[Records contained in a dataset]
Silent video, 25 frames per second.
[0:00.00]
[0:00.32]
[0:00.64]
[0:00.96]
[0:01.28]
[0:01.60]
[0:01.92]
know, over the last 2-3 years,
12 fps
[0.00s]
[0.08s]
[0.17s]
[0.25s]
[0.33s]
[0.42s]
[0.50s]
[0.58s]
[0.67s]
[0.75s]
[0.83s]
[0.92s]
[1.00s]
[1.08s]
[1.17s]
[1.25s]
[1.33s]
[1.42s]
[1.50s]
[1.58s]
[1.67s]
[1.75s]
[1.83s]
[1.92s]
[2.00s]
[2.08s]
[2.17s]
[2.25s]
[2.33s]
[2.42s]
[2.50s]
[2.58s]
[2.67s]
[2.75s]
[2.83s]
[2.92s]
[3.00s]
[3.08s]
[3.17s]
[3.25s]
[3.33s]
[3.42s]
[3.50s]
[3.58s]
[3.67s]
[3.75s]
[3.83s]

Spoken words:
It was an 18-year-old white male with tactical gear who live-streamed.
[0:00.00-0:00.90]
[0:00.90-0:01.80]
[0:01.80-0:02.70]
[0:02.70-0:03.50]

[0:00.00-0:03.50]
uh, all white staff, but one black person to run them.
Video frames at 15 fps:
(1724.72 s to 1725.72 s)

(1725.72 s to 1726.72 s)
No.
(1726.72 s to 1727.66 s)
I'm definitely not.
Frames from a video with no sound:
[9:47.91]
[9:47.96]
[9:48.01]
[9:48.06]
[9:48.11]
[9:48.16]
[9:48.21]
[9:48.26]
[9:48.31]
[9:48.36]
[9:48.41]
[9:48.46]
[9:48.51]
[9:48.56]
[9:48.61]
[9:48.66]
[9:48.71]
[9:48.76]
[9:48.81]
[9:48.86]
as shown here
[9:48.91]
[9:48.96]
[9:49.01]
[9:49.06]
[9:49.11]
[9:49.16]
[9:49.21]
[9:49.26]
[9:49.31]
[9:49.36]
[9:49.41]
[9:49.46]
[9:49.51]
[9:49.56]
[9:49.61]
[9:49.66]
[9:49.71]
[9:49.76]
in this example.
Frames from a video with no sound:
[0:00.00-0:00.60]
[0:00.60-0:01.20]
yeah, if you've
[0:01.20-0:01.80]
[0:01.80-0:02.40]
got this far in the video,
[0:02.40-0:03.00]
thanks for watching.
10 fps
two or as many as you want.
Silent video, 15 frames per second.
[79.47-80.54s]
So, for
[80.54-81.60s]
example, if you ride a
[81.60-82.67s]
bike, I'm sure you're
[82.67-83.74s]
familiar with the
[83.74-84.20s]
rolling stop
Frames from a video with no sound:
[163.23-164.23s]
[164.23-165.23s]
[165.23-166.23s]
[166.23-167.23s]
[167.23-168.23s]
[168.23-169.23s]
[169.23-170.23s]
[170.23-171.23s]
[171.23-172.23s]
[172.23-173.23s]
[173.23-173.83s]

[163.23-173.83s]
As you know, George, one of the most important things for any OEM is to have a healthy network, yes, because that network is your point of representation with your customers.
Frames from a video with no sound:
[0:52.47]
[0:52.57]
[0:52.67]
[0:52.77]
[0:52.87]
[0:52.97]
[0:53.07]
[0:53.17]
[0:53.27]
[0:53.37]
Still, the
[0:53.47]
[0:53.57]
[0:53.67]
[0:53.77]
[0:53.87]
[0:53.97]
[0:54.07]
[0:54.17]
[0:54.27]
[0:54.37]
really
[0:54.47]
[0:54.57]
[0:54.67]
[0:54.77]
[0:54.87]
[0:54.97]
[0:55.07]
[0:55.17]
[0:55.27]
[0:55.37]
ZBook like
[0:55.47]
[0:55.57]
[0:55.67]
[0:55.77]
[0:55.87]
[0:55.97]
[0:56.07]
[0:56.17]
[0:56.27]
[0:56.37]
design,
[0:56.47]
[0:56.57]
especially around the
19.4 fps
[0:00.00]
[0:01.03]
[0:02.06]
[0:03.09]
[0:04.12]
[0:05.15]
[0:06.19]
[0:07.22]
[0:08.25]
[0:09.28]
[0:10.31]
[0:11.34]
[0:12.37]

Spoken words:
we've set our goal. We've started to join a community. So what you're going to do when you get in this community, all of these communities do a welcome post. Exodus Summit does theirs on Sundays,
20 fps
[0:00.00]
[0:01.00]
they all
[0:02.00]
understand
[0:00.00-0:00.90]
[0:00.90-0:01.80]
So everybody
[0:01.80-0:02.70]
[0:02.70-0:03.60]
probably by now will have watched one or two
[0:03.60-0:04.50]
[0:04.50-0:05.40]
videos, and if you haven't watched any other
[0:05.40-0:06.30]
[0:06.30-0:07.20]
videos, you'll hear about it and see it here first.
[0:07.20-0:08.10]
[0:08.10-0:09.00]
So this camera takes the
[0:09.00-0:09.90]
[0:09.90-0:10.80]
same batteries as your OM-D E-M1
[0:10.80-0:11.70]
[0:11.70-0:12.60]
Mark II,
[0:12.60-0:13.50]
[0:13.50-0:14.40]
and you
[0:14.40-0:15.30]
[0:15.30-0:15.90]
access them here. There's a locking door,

* **Assignment**
Go through the records and copy each line with "second" in it.

* **Exercise output**
Silent video, 25 frames per second.
Silent video, 15 frames per second.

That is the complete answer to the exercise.